What is expected
Except for the pictures, reproduce the records word for word.

Records provided
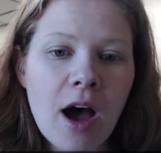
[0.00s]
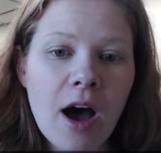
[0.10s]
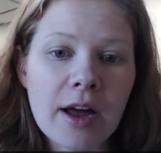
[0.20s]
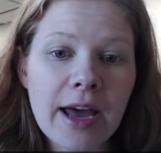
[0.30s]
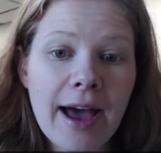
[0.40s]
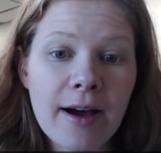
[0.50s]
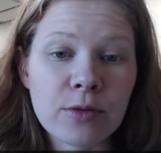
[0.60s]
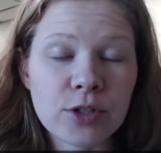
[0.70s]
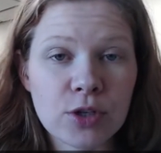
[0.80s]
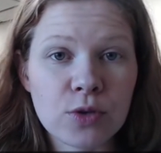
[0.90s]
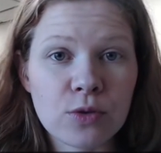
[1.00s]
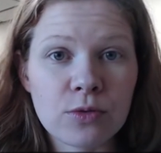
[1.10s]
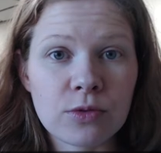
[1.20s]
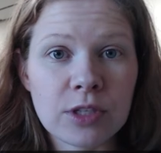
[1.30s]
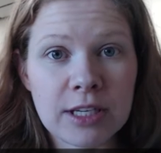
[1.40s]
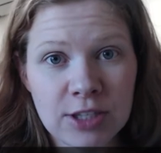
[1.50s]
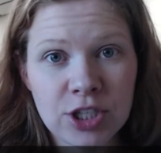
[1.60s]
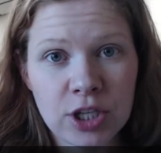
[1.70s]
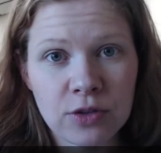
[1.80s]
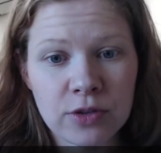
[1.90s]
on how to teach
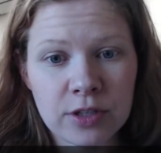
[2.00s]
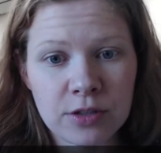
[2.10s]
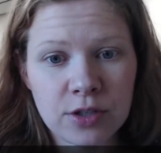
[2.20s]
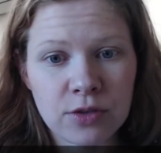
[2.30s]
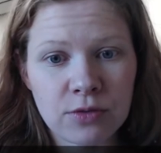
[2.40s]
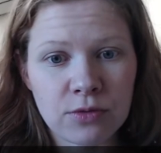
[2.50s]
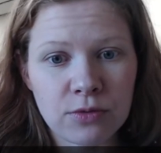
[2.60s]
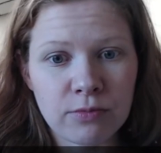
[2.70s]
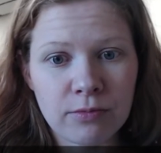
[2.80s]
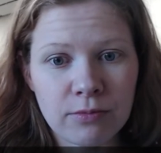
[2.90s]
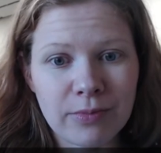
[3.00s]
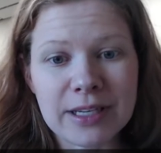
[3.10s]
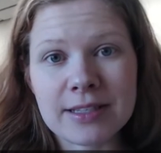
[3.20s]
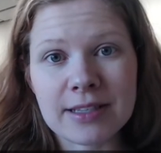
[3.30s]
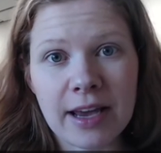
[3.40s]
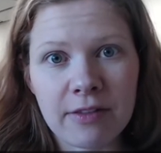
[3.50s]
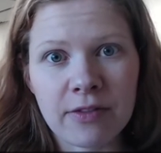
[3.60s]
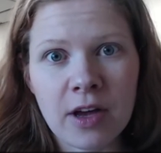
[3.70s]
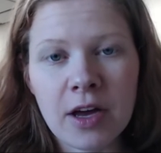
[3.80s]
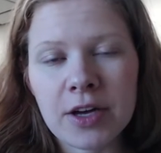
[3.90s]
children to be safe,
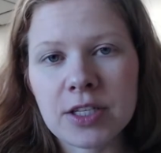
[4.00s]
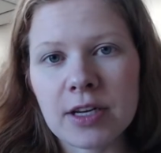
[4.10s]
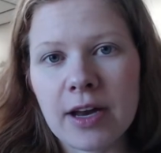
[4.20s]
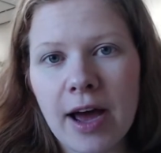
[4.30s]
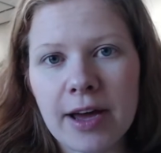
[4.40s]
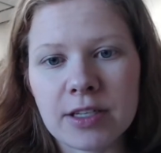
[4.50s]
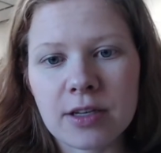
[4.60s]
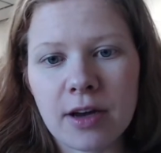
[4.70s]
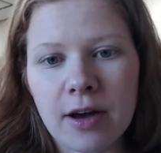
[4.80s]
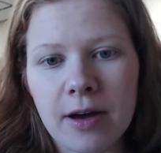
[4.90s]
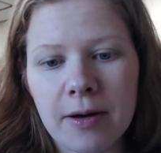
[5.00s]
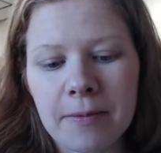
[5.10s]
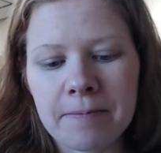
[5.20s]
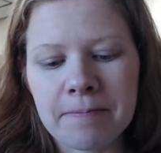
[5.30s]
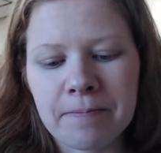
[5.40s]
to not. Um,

Exercise result
[0.00s]
[0.10s]
[0.20s]
[0.30s]
[0.40s]
[0.50s]
[0.60s]
[0.70s]
[0.80s]
[0.90s]
[1.00s]
[1.10s]
[1.20s]
[1.30s]
[1.40s]
[1.50s]
[1.60s]
[1.70s]
[1.80s]
[1.90s]
on how to teach
[2.00s]
[2.10s]
[2.20s]
[2.30s]
[2.40s]
[2.50s]
[2.60s]
[2.70s]
[2.80s]
[2.90s]
[3.00s]
[3.10s]
[3.20s]
[3.30s]
[3.40s]
[3.50s]
[3.60s]
[3.70s]
[3.80s]
[3.90s]
children to be safe,
[4.00s]
[4.10s]
[4.20s]
[4.30s]
[4.40s]
[4.50s]
[4.60s]
[4.70s]
[4.80s]
[4.90s]
[5.00s]
[5.10s]
[5.20s]
[5.30s]
[5.40s]
to not. Um,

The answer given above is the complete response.